補綴物の耐久性は、患者の使用状況にも大きく左右されます。例えば、

  • 食いしばり・歯ぎしりが強い患者
  • 硬い食べ物をよく食べる患者
  • 歯の清掃が不十分で接着力が低下する患者

このような患者では、CAD/CAM冠が通常よりも早く破損する可能性があります。しかし、補綴物維持管理料の制度では、患者の使用状況に関係なくすべての修理・再製作を歯科医院が負担しなければならない のです。これでは、歯科医院側のリスクが過大になり、経営の安定性を損なう結果となります。

(3) 診療報酬の低さと歯科医院の負担増

CAD/CAM冠の診療報酬は、金属冠と比べても決して高いものではありません。むしろ、製作コストや手間を考えれば、むしろ低い とさえ言えます。そこに2年間の無償保証が加わることで、結果的に「歯科医院側の負担だけが増える」という状態になっています。

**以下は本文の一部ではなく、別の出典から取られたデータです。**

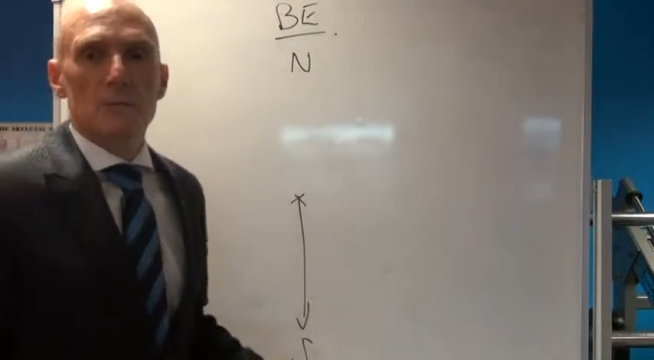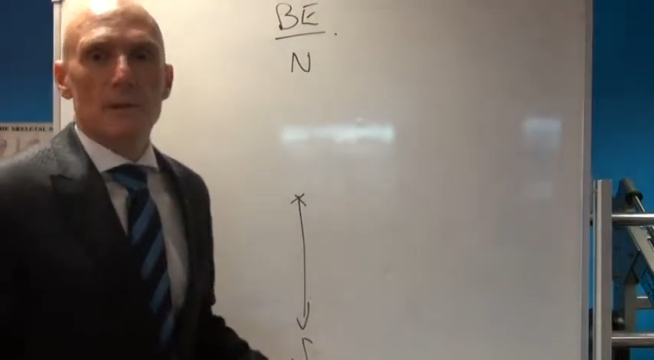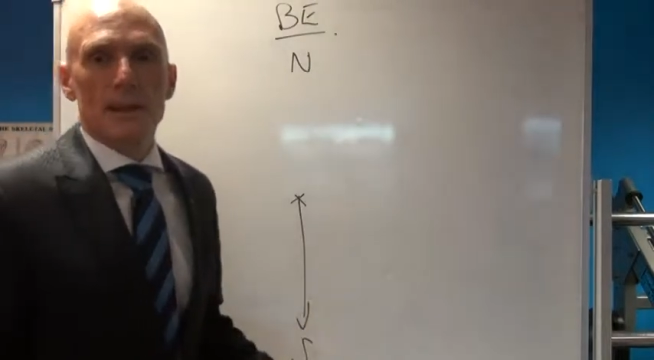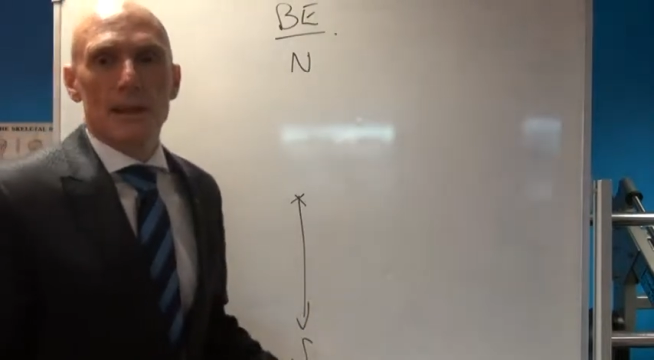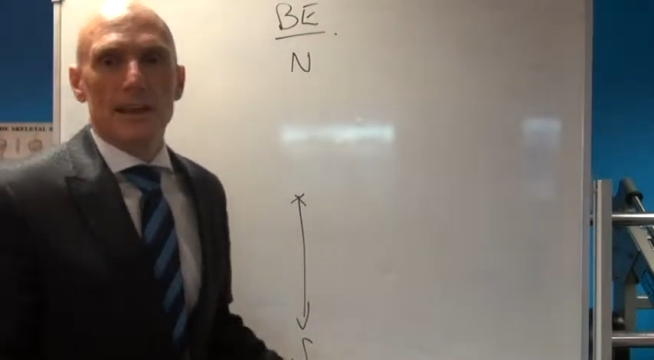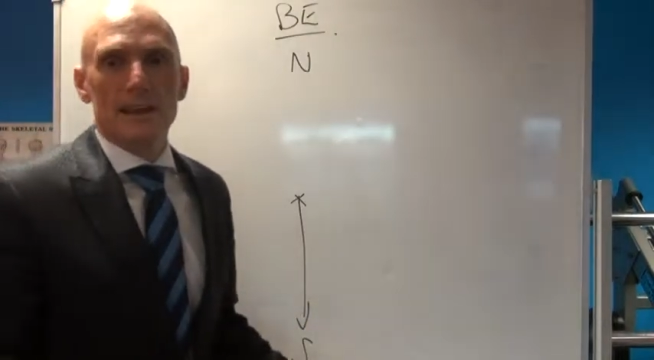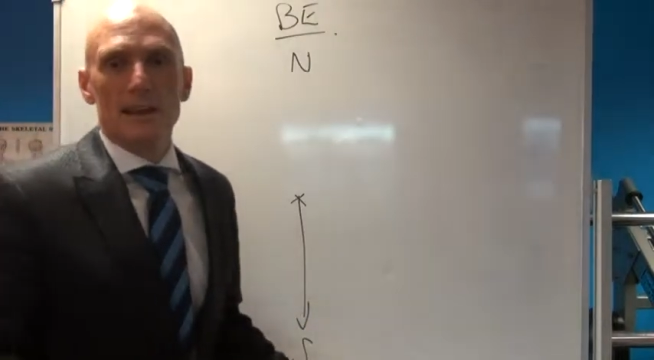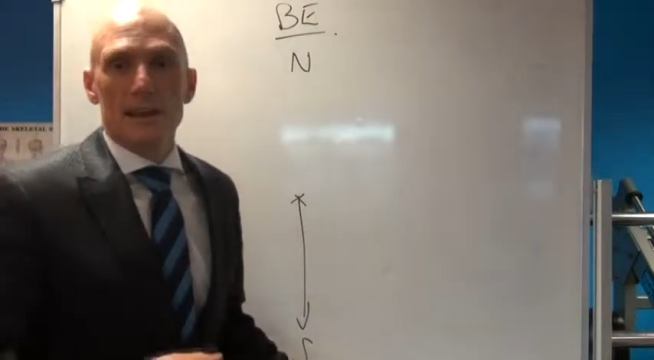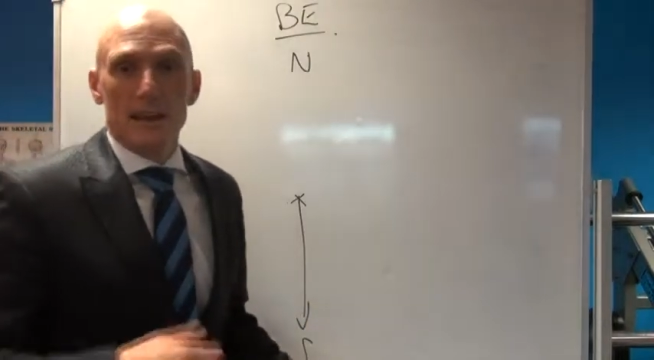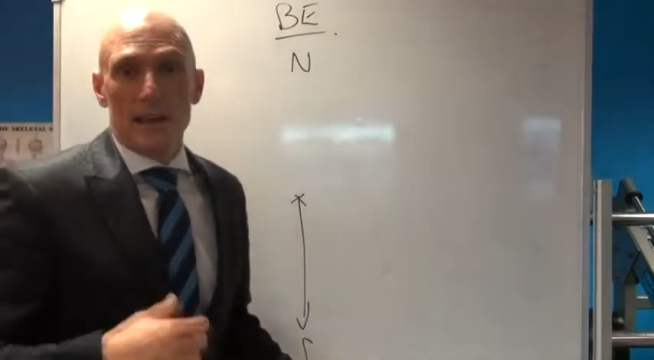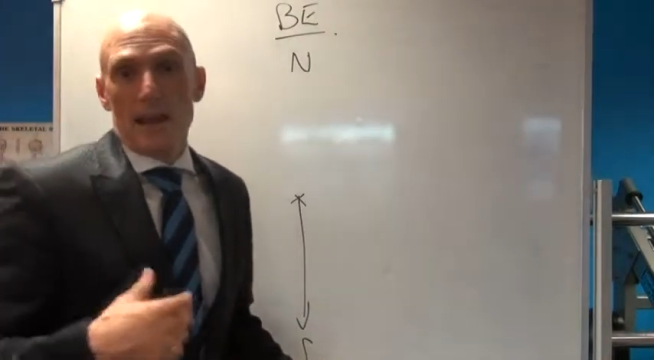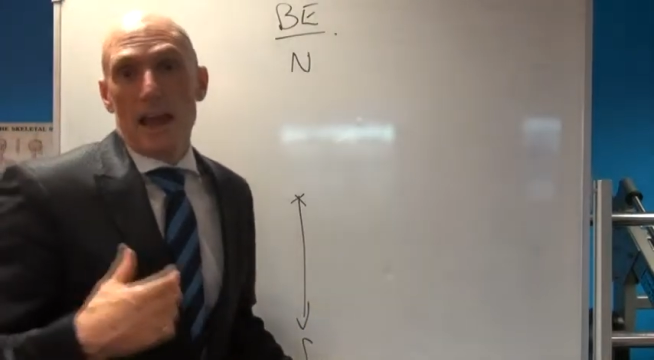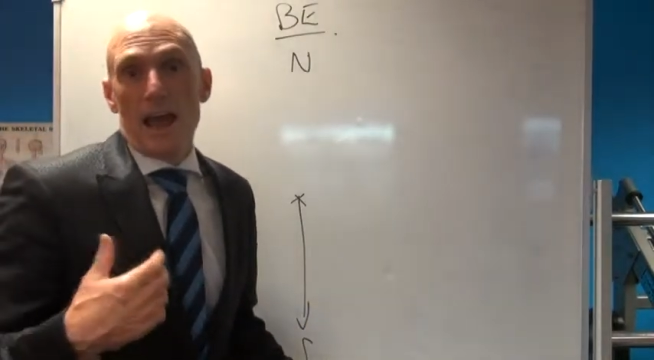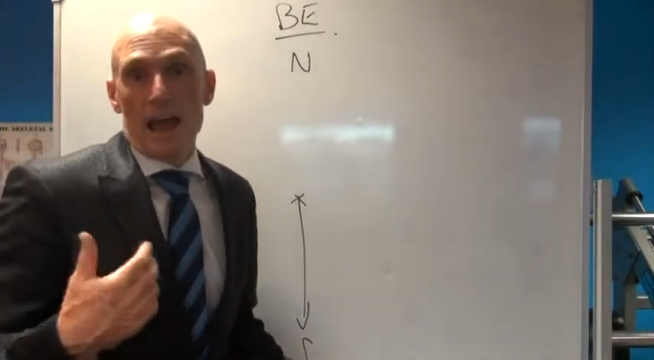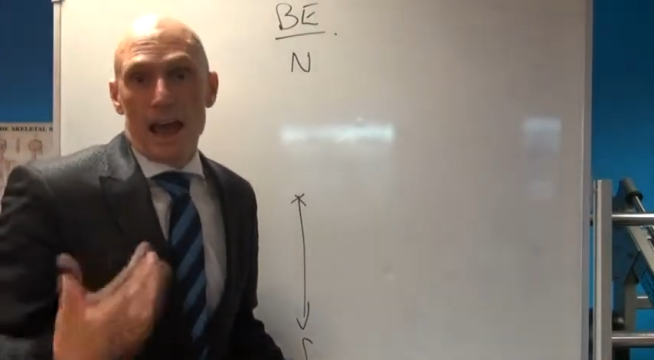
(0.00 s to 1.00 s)
being
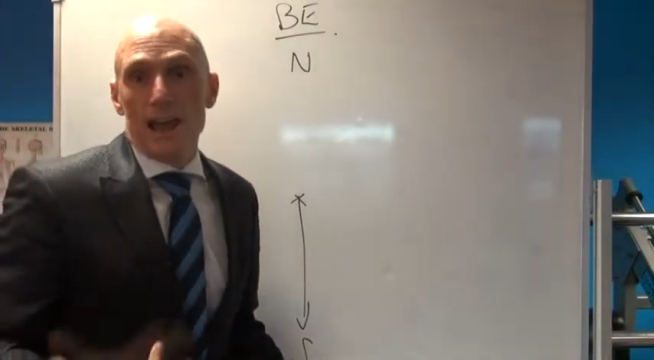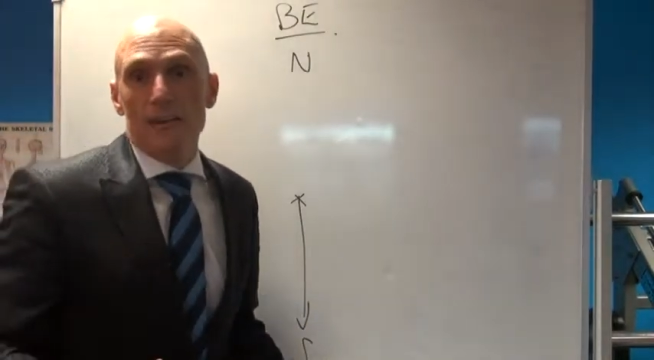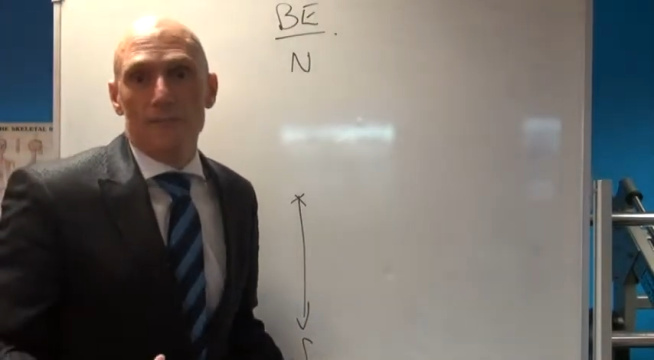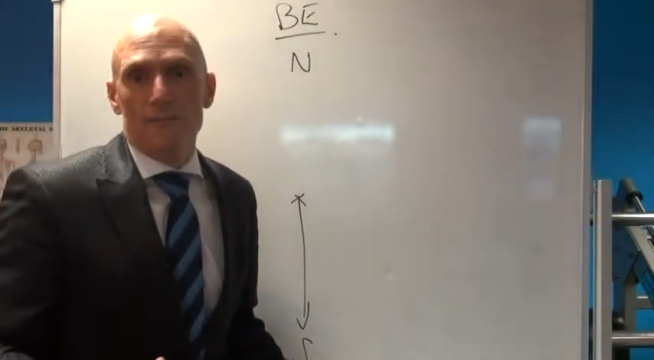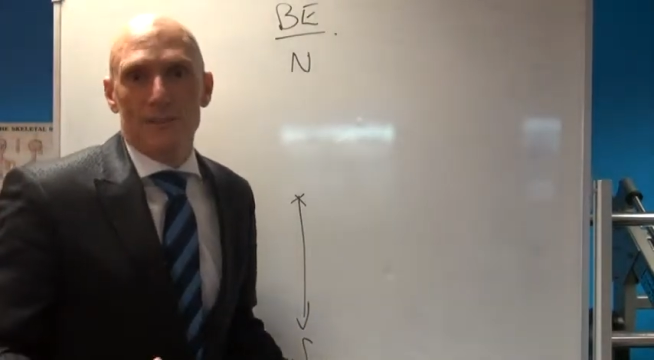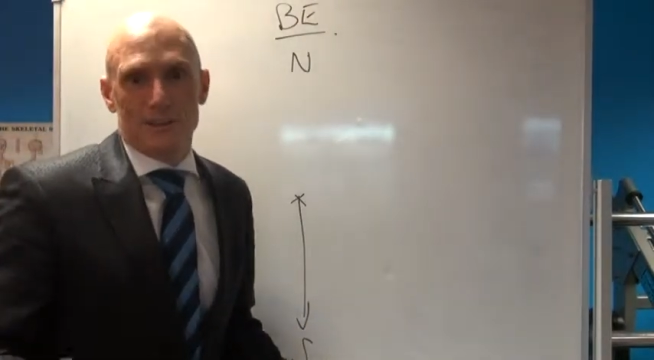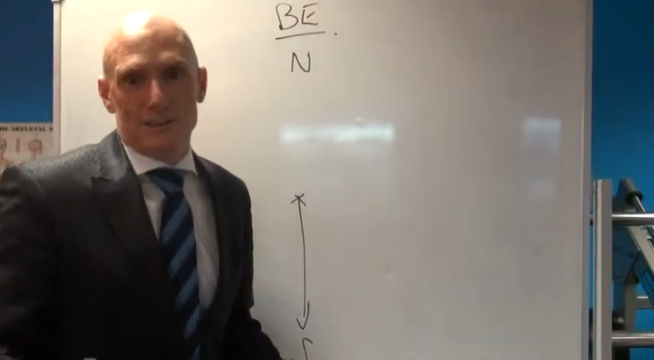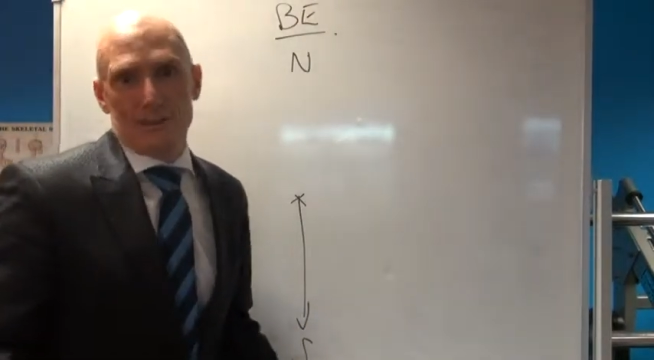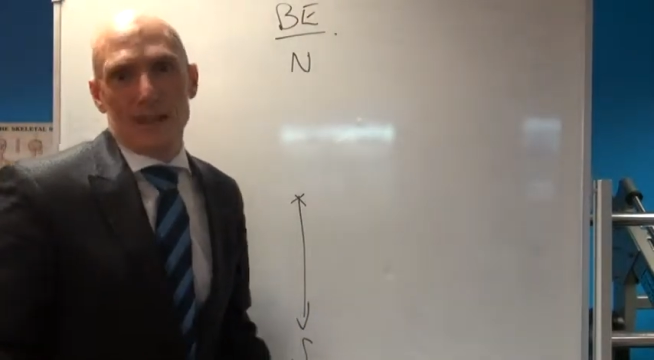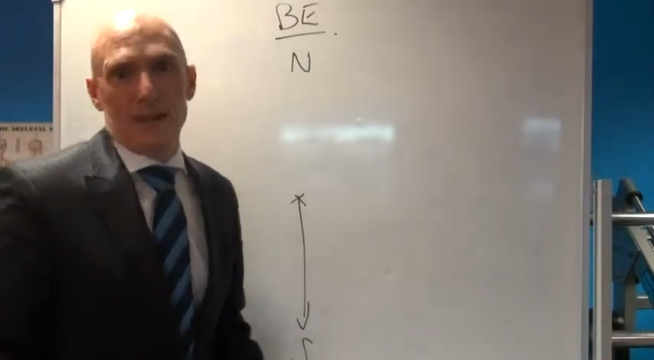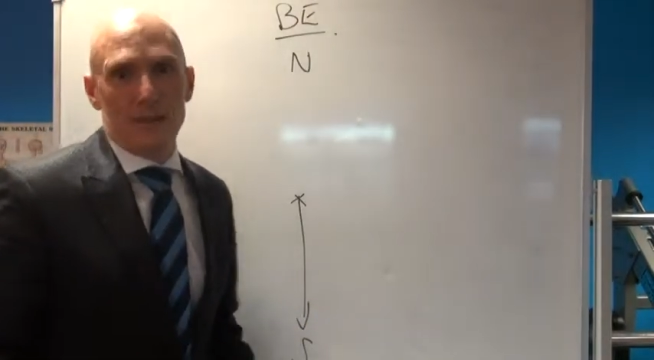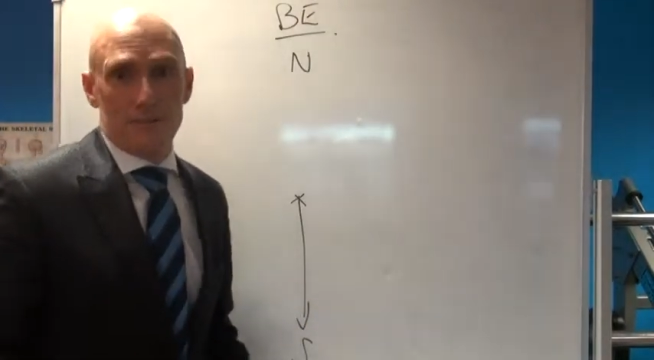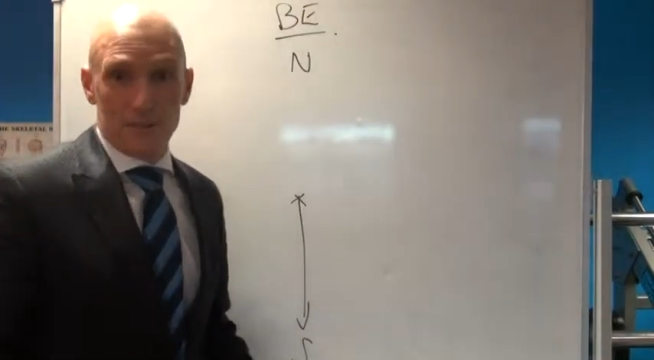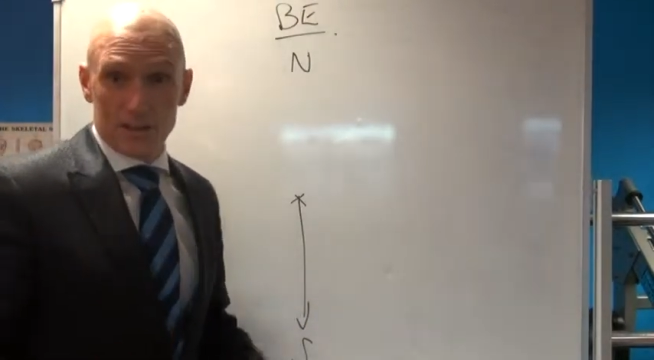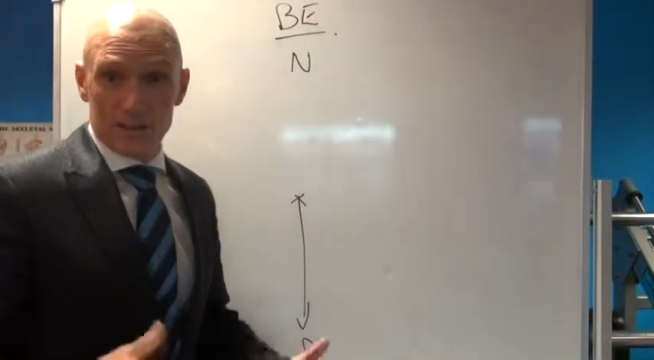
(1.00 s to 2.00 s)
unfitter,
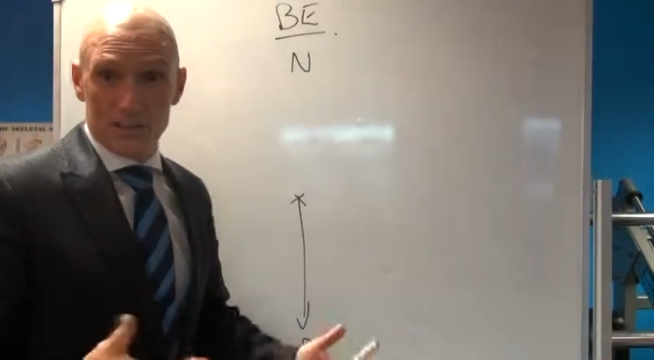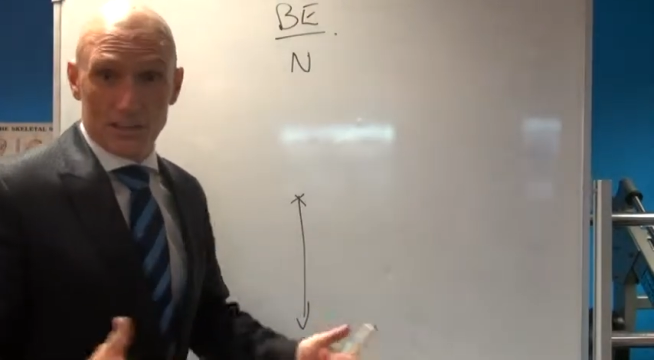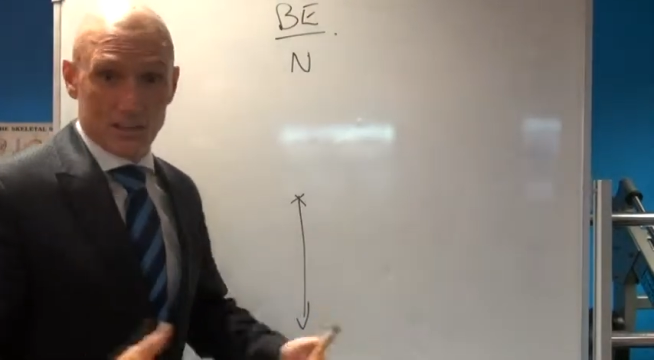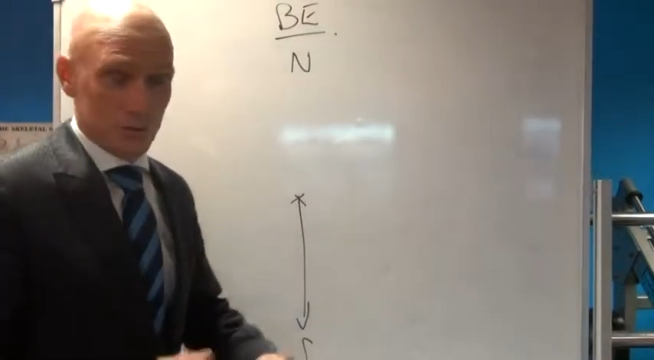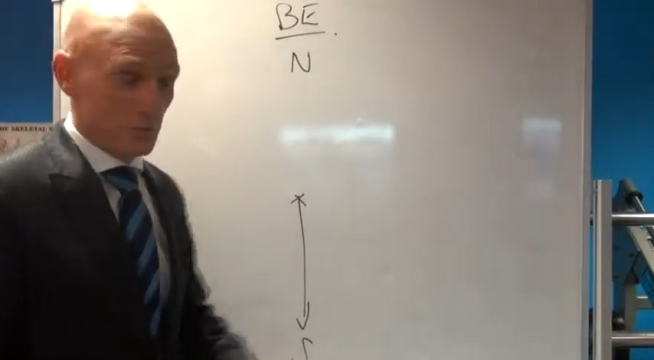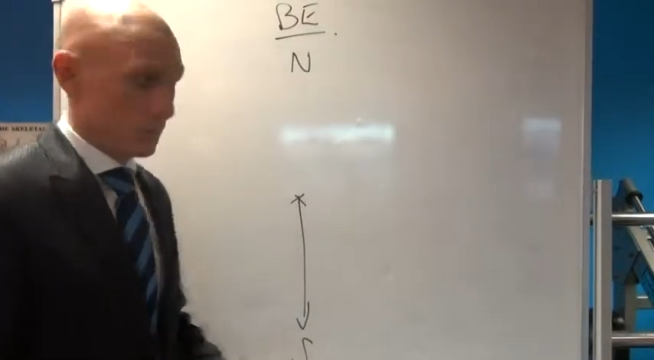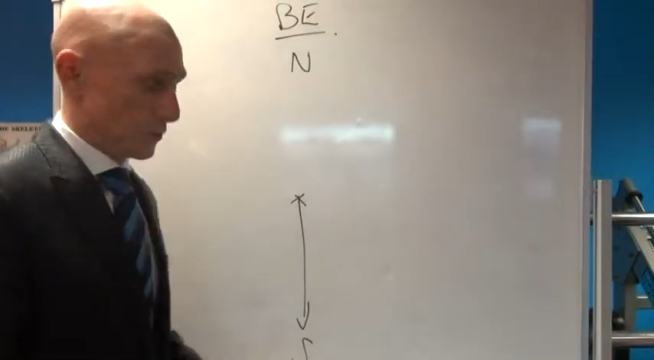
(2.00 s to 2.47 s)
if there's such a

  • 保険適用されたCAD/CAM冠は診療報酬が限られている
  • 2年間の無償修理・再製作を考慮すると、収益が見合わない
  • 結果として、CAD/CAM冠を積極的に勧める医院が減少する

この状況は、歯科医院にとって非常に厳しく、最終的には「制度の形骸化」を招く可能性すらあります。


3. 今後の改善策

この問題を解決するためには、以下のような対策が考えられます。

(1) CAD/CAM冠の補綴物維持管理料の適用を見直す

CAD/CAM冠は金属冠と比べて耐久性が低いことが明らかであり、一律に2年間の保証を求めるのは現実的ではありません。たとえば、以下のような変更が考えられます。

  • CAD/CAM冠に関しては保証期間を1年に短縮
  • 患者の使用状況によって自己負担を一部認める
  • 耐久性の向上した材料(新しいハイブリッドセラミック等)の導入を進める

(2) 診療報酬の見直し

CAD/CAM冠の診療報酬を現実的な水準に引き上げ、歯科医院の負担を軽減することも重要です。特に、再装着や再製作のコストを考慮した報酬体系が必要です。

(3) 患者の自己責任の明確化

破損や脱離の原因が患者の使用状況にある場合、一部自己負担とするルールを設けることで、歯科医院の負担を軽減できます。


まとめ

現行の補綴物維持管理料制度は、CAD/CAM冠の特性を考慮しないまま適用されており、歯科医院に大きな負担を強いています。この問題を放置すれば、CAD/CAM冠の普及が進まず、患者にとっても不利益が生じる 可能性があります。今後、より合理的な制度設計が求められるでしょう。